In «Unser Planet» sind tausende Tiere zu sehen, die sich auf engstem Raum die Plätze streitig machen. Die Walrösser verletzen sich dabei teils lebensgefährlich.
Einige der Raubtiere weichen aus der Not auf höher gelegene Felsen aus. Dabei klettern sie bis zu 80 Meter in die Höhe, auch wenn das nicht in ihrer Natur liegt.
Um sich zu ernähren, müssen die Walrösser wieder zurück ins Meer. Jedoch sind zahlreiche Tiere nicht in der Lage, unbeschadet aus der Höhe herunterzusteigen. Oftmals fallen sie vom Felsen meterweit in die Tiefe und ziehen sich dabei fatale Verletzungen zu.
Dieser Anblick war so schwer zu ertragen, dass selbst der Filmcrew die Tränen kamen. Wenn du es dir trotzdem antun möchtest, bitte sehr:
Szenenwechsel: Dschungel von Sumatra, Indonesien. «Unser Planet» hat dort eine Orang-Utan Familie begleitet. Die intimen Aufnahmen zeigen, wie nahe uns diese Affen sind und wie aufwendig die Erziehung eines Jungtiers ist.
Der kleine «Eden» und sein Cousin Louis müssen von den Eltern lernen, wie man richtig klettert und Nahrung findet. Es dauert zehn Jahre, bis sie komplett selbstständig sind.
We are all connected. It's #OurPlanet. 🐒 pic.twitter.com/7tApdjTYBN
— Our Planet (@ourplanet) November 21, 2018
Von Sekunde zu Sekunde schliesst der Zuschauer die Orang-Utan-Familie mehr ins Herz, ehe die Regie einen brutalen Schwenker macht und eine riesige Palmölplantage am Rande des Regenwalds zeigt.
«Louis und Edens Generation könnte die letzte in freier Wildbahn sein», mahnt der Sprecher.
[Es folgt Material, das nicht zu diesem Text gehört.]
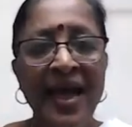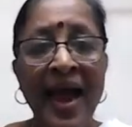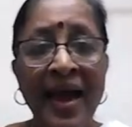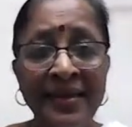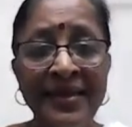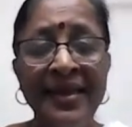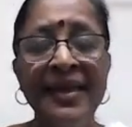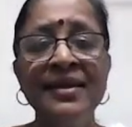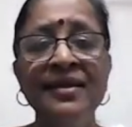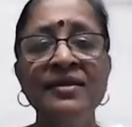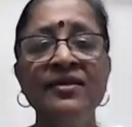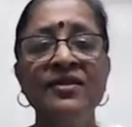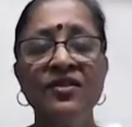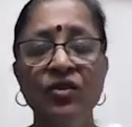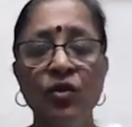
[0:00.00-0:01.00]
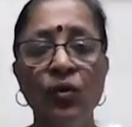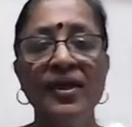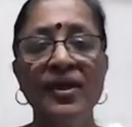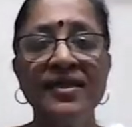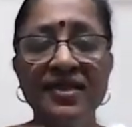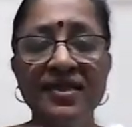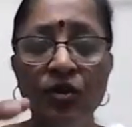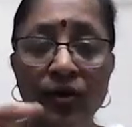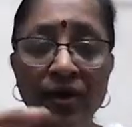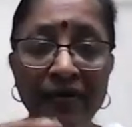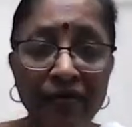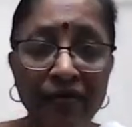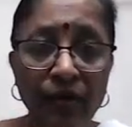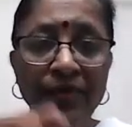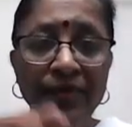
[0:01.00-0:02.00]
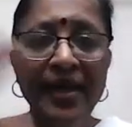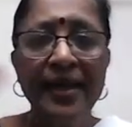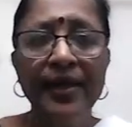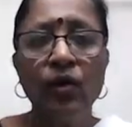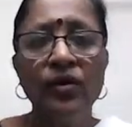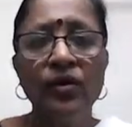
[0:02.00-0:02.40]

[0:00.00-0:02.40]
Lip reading: And then slowly and slowly from there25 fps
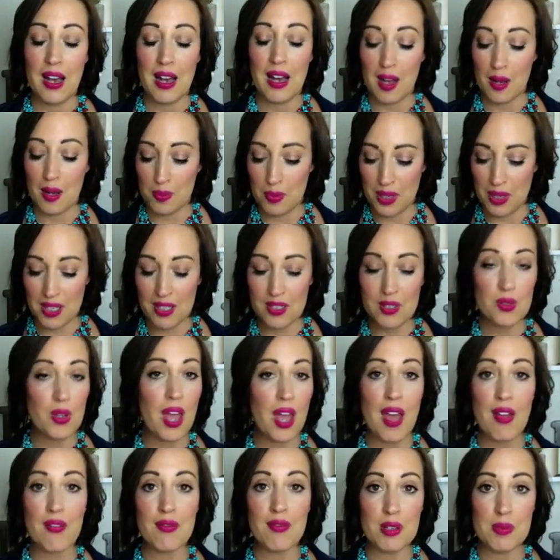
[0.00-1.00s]
because
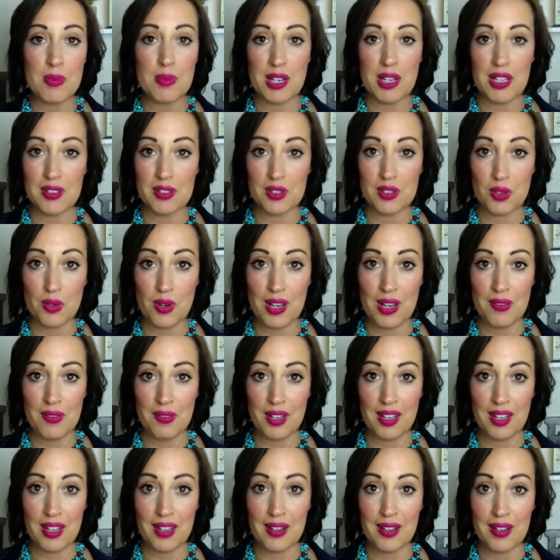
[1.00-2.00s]
everybody is
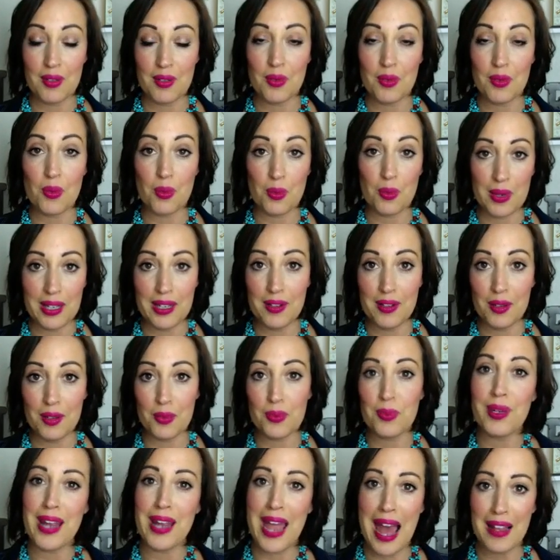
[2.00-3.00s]
craving
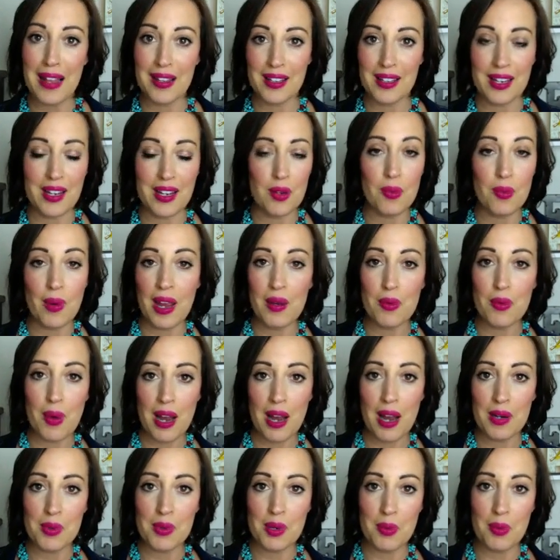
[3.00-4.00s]
reality, right? Why
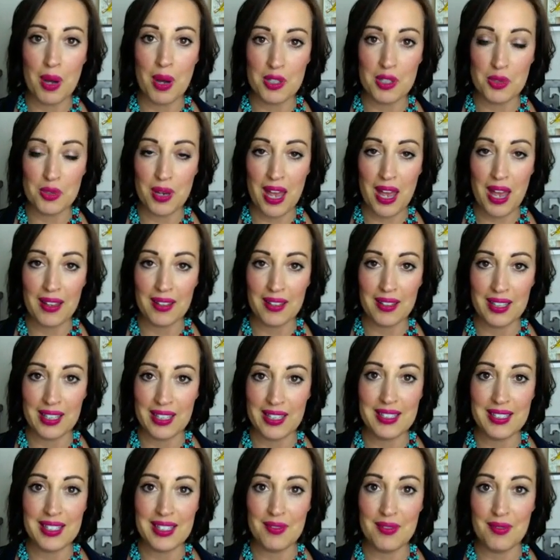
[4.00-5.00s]
do we watch reality
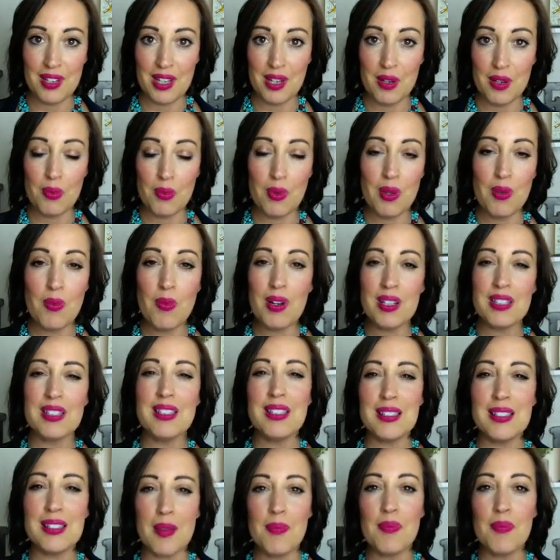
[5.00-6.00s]
TV? We want
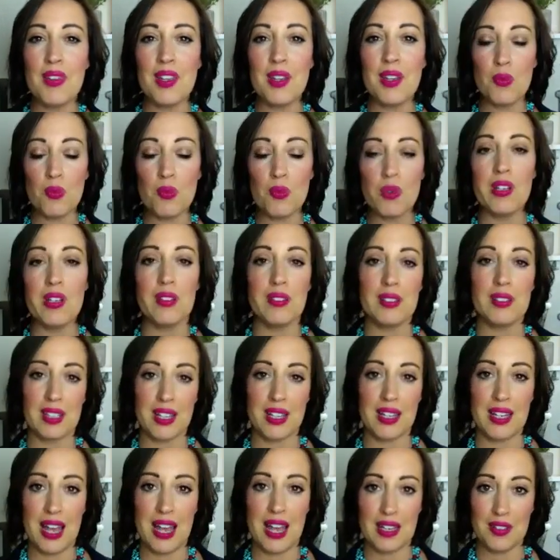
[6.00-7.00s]
something real to
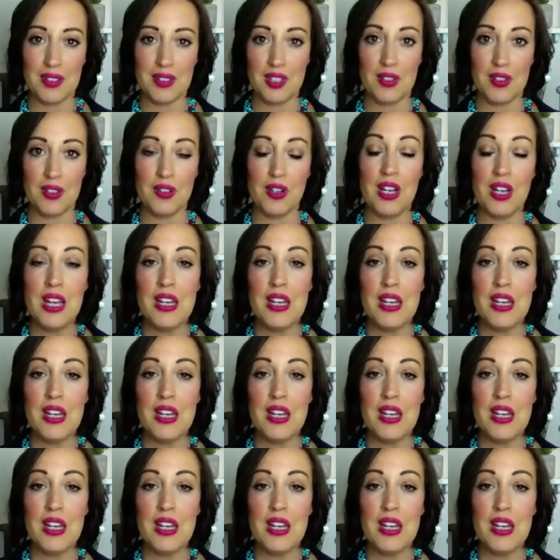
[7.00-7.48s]
connect to.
Denn der Wald der Orang-Utans sei in den vergangenen 40 Jahren um 75 Prozent geschrumpft.
Besonders stark war der Rückgang des tropischen Regenwaldes auch auf der Insel Borneo. Der Mensch vernichtete durch den Anbau von Monokulturen in den vergangenen 50 Jahren über 50 Prozent des Waldes. Mit dramatischen Folgen für unsere nächsten Verwandten: Alleine in den vergangenen 16 Jahren sind auf der Insel 100'000 Orang-Utans verschwunden.
Doch wie bereits eingangs erwähnt, ist die Serie nicht per se schwarzmalerisch. Immer wieder werden Gegenden gezeigt, wo Massnahmen ergriffen wurden und sich die Natur erholt hat. Vor allem bei Fischerei-Stopps konnten lokal massive Erfolge gefeiert werden.
Ganz zum Schluss entführt «Unser Planet» den Zuschauer nach Tschernobyl. Im Jahr 1986 ereignete sich dort eine Nuklearkatastrophe, welche die Gegend weiträumig unbewohnbar machte. Der Mensch verschwand – und siehe da, die Natur eroberte sich das Gebiet zurück.
Nach nur zehn Jahren war der Wald wieder da. In der Folge kamen auch die Tiere wieder. Heute leben in der Geisterstadt Hasen, Vögel, Rehe, Pferde und sogar Wölfe.
Studien zufolge leben in der Sperrzone derzeit sieben Mal mehr Wölfe als ausserhalb. In nur 30 Jahren wurde Tschernobyl wieder von der Natur in Besitz genommen.